Rolland a les bras couverts de tatoos. Contrairement aux autres employés de la cuisine, certains hispanophones, d'autres jeunes talents à peine sortis de l'école d'hôtellerie, Rolland parle un français qui laisse croire qu'il n'est pas resté longtemps sur les bancs d'école. Il machouille les mots plus qu'il ne les prononce. Il est à mi-chemin de la cinquantaine, mais on pourrait lui donner dix ans de plus et être certain de ne pas se tromper. Ses membres et sa tête sont usés par le temps. Les soixantes heures de sa semaine de travail, il les passe cloîtré dans sa plonge, entre deux gratte-ciels d'assiettes et un bazar de verres et d'ustensiles sales. Rolland a l'âge de mes parents, qui travaillent non loin du restaurant situé au coeur du quartier des affaires.

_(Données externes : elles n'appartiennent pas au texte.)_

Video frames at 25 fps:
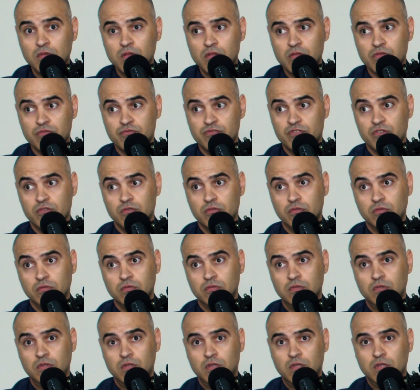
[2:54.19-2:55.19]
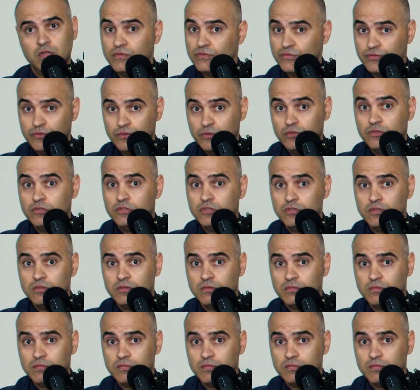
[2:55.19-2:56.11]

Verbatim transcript: through food,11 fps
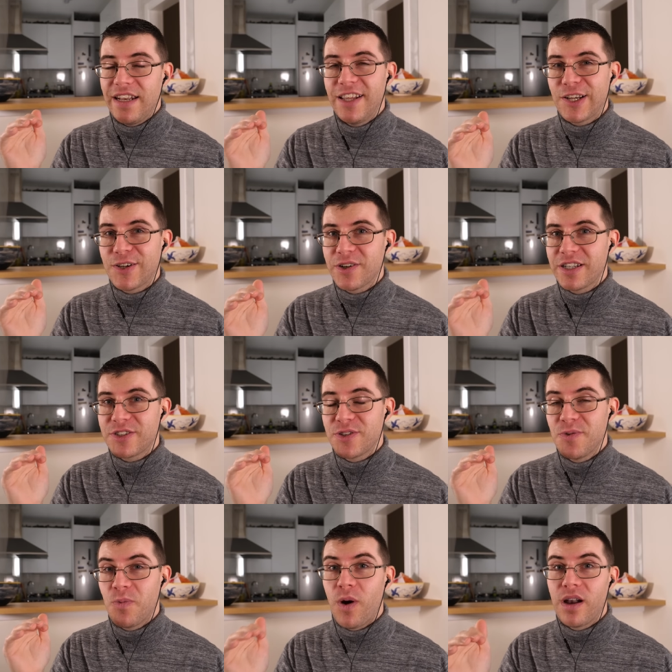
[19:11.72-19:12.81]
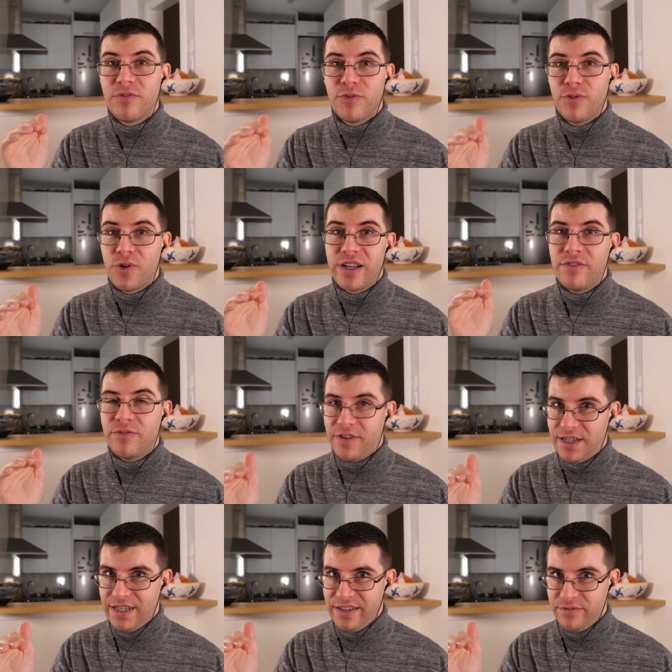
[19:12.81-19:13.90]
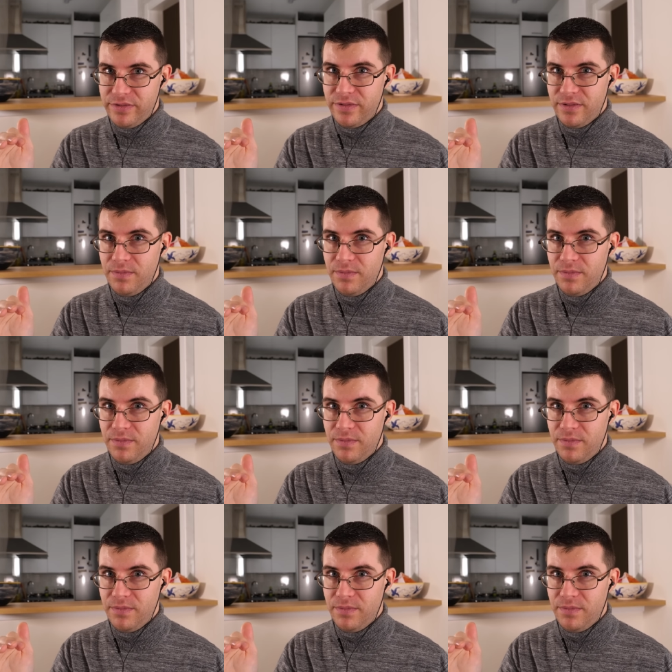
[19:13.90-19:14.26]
need to cook it to 145.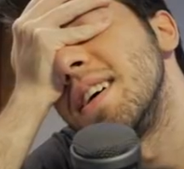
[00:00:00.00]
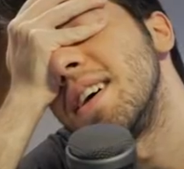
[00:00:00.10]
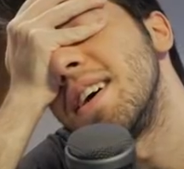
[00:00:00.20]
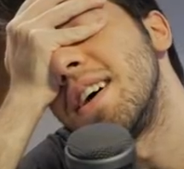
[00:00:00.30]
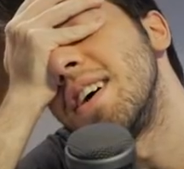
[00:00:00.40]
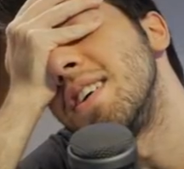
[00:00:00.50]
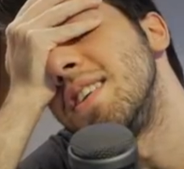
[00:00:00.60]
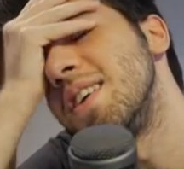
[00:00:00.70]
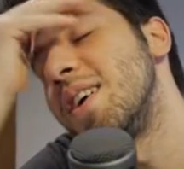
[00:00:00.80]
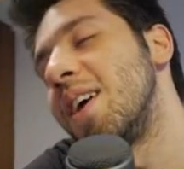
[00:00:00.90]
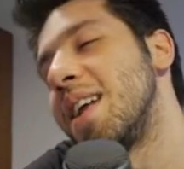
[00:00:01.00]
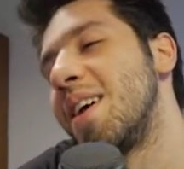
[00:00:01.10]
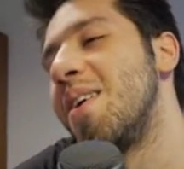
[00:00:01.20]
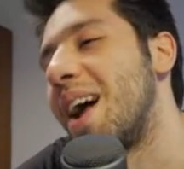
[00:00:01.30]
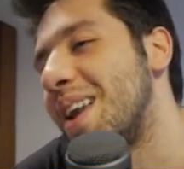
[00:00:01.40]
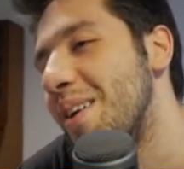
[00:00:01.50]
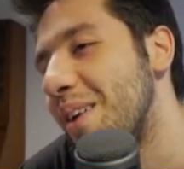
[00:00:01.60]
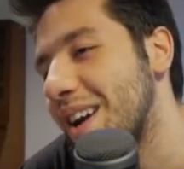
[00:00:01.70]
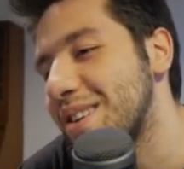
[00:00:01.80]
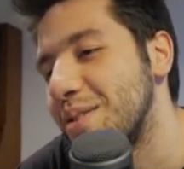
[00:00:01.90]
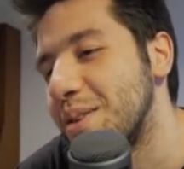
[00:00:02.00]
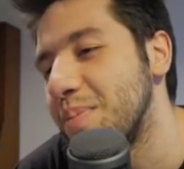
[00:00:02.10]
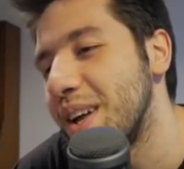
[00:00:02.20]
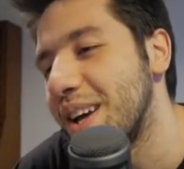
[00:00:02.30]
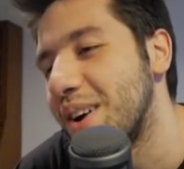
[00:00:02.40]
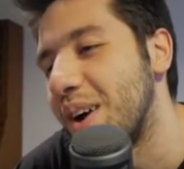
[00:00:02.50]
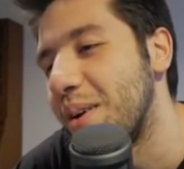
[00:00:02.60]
Oh, no, I didn't actually want to play Goliath.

Faire la vaiselle de cent vingt-cinq personnes est un métier ingrat, je n'apprends rien à personne. Les ustensiles sales baignent dans une soupe de Chianti, lait tiède et eau pétillante, le bruit, la chaleur et la vapeur sont accablants, le rythme, infernal. C'est un métier pour lequel on devrait se dépêcher de créer les premiers robots intelligents. Le poste de Rolland est la plupart du temps occupé par des Indiens, Maghrébins ou encore Sri Lankais qui n'ont pu trouver mieux en arrivant ici. Eh oui, ce n'est pas qu'un cliché. Qu'a-t-il fait pour n'avoir aucune autre option à son âge que de se retrouver dans pareille merde. Écorché par le jeu, un problème de consommation, ou simplement la vie qui n'a pas été généreuse avec lui? Sais pas. Une chose est sûre, on ne choisit pas ce métier-là. Surtout à son âge qui devrait être celui de l'épanouissement professionnel et d'un certain confort. Surtout quand on est entouré de gens fringants faisant quatre, cinq fois son salaire et ayant trente ans en moins.

Ce soir, Rolland m'a envoyé chier parce que je ne poussais pas les assiettes assez loin pour qu'il puisse les atteindre. J'en étais encore à apprendre l'abc du fonctionnement du restaurant, je n'avais pas toute mon assurance. Son sermon m'a un peu ébranlé. Sûrement que d'autres l'auraient à leur tour envoyé chier et lui auraient fait comprendre que c'est eux qui mènent. Ils n'auraient pas eu complètement tort. Seulement, moi, ça m'en aurait pris plus qu'à l'habitude pour marquer mon territoire. Parfois, prendre un coup même s'il est injustifié, ça peut s'apparenter à du respect.